I would again like to emphasize the importance of the work that our National Finance Committee does. Honourable senators have seen the report and know about the work that was done and our ongoing work. We will do more work on the Main Estimates for the coming year.

This particular bill on interim supply was presented to the house on March 24 for first reading; second reading was on March 24. The bill went to Committee of the Whole on March 24 and was reported to the Senate chamber the same day. Third reading occurred on March 24 as well.

Honourable senators, the work we do is extremely important, and you are being asked to approve $26 billion.

Hon. Tommy Banks: The honourable senator said that this bill, which as I read it is spending nearly $30 billion, including the amount the honourable senator has referred to and which Senator Gerstein referred to in vote 35, received first and second reading, was approved by the Committee of the Whole in the other place and was given third reading in one day.
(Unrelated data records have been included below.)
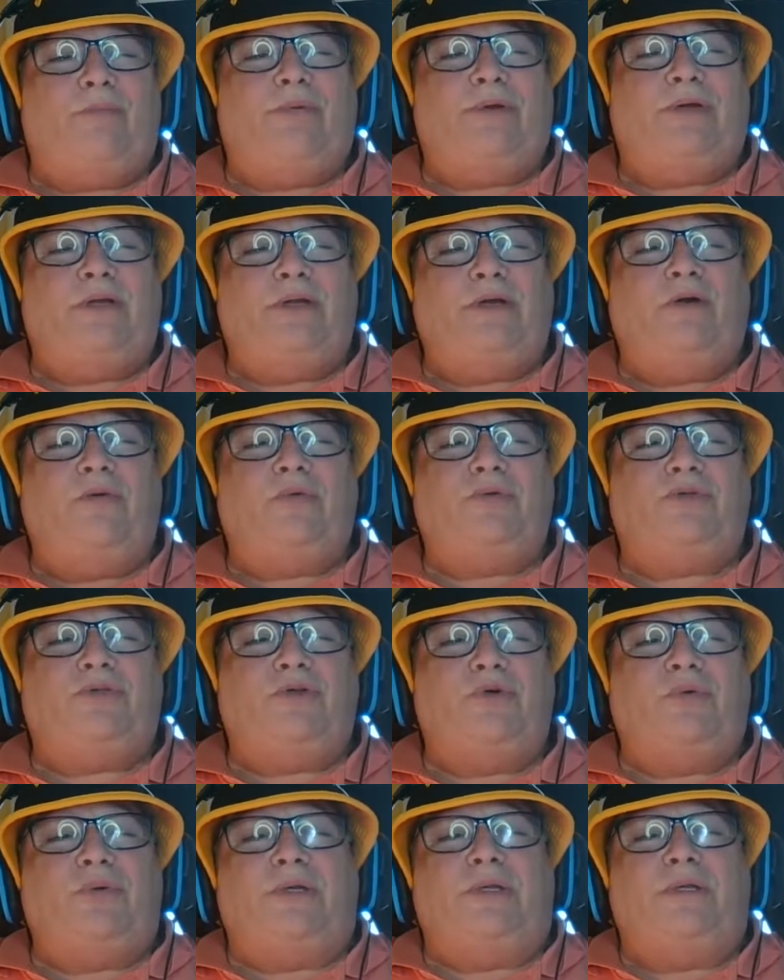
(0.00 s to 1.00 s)
Padilla was
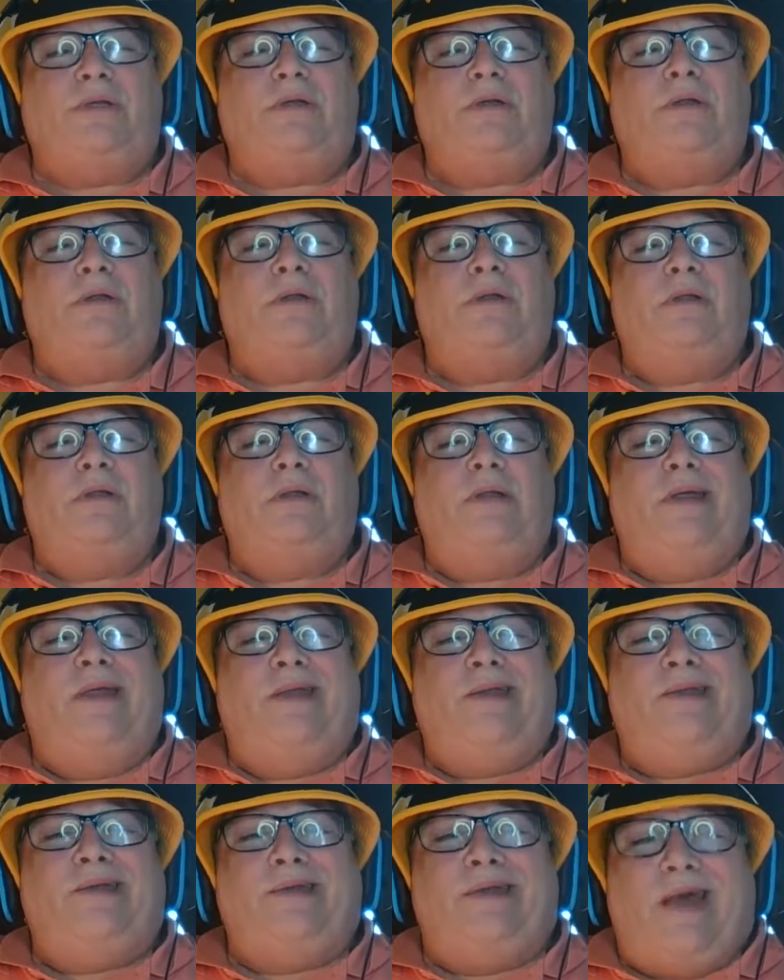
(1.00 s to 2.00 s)
doing.
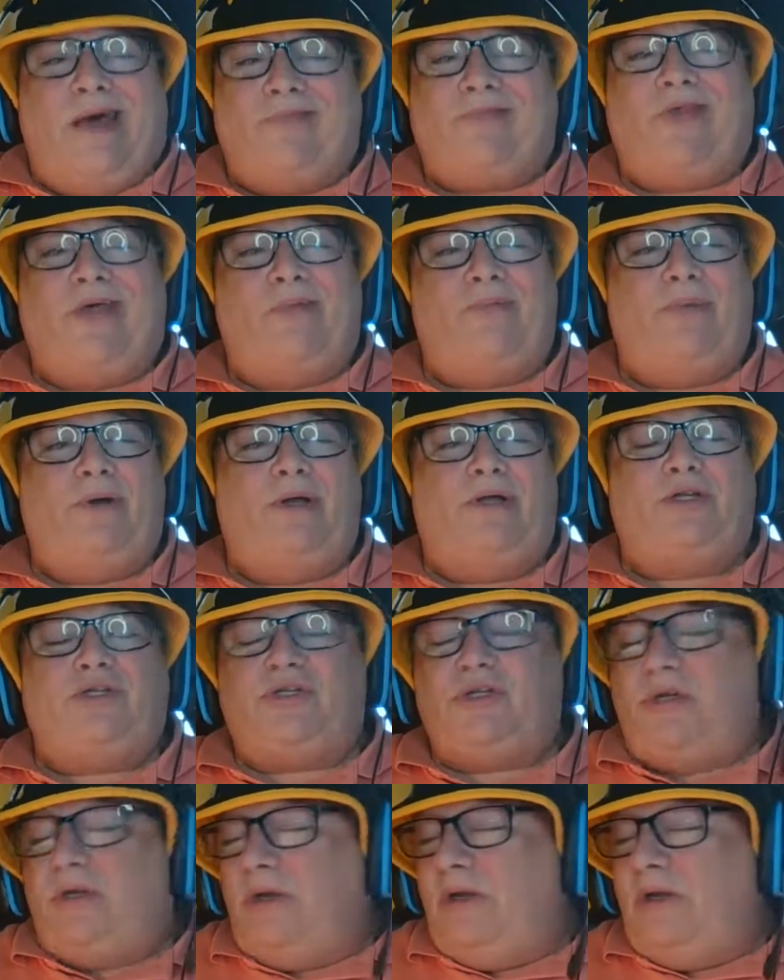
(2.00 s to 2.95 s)
Not that much.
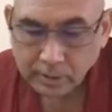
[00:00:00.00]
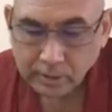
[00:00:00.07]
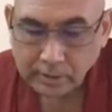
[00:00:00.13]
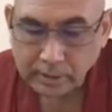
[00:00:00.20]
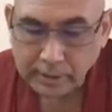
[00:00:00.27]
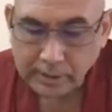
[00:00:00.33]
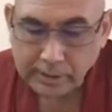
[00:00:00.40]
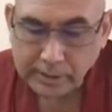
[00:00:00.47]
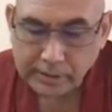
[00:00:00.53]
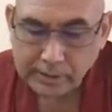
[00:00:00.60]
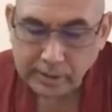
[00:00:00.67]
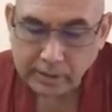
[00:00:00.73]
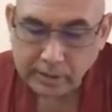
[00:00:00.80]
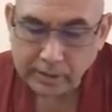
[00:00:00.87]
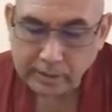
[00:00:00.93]
Then there's
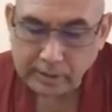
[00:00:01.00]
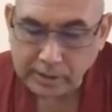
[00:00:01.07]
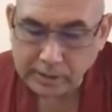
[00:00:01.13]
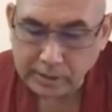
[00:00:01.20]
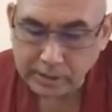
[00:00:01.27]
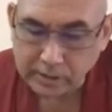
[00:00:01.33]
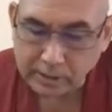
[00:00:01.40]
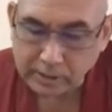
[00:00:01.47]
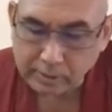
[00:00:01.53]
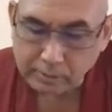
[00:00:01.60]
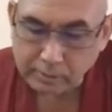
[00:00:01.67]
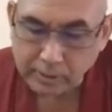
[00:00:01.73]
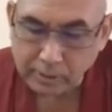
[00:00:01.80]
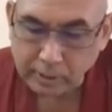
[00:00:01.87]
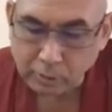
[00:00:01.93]
another
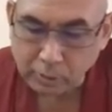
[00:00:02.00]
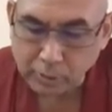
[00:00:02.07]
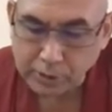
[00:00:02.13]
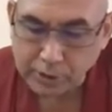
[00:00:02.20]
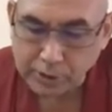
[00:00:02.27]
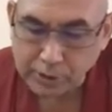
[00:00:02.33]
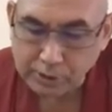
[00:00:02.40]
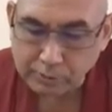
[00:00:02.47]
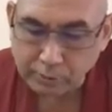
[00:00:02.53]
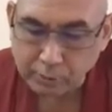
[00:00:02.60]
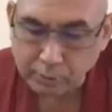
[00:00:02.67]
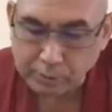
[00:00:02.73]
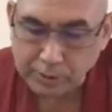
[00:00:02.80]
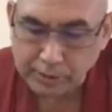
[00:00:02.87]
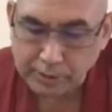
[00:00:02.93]
quotation
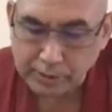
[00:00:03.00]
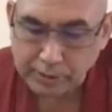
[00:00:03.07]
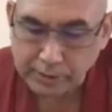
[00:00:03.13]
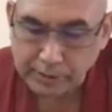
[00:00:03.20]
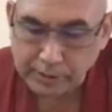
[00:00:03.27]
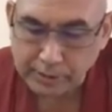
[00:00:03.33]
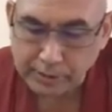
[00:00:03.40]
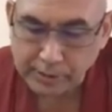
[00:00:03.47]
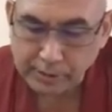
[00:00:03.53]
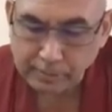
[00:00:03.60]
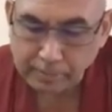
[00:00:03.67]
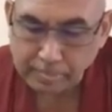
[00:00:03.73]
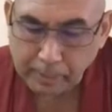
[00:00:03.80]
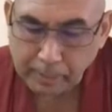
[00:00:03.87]
from Candrak'rti.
I ask this question of Senator Day because one of the things that Parliament ought to do when it is asked to approve expenditures on this or any order by the government is to study. When it comes down to it, that is what Parliament does. Parliament exists because in 1215 some people said to the Crown, "You have to ask us before you can spend all this money and tell us how you will spend it." Does the honourable senator know how long this bill took to pass through the approval process and how much scrutiny it received?

Senator Day: I did indicate to honourable senators that all of this took place in one day. However, I did obtain information from the House of Commons website in relation to this bill. With respect to the supplementary estimates and the spending of $1.5 billion, it took a full 10 minutes to go through all of those stages.

With respect to the expenditure of $27 billion of voted expenditures — I said $26 billion earlier, but it is $27 billion after being rounded up — the process took five minutes in the House of Commons.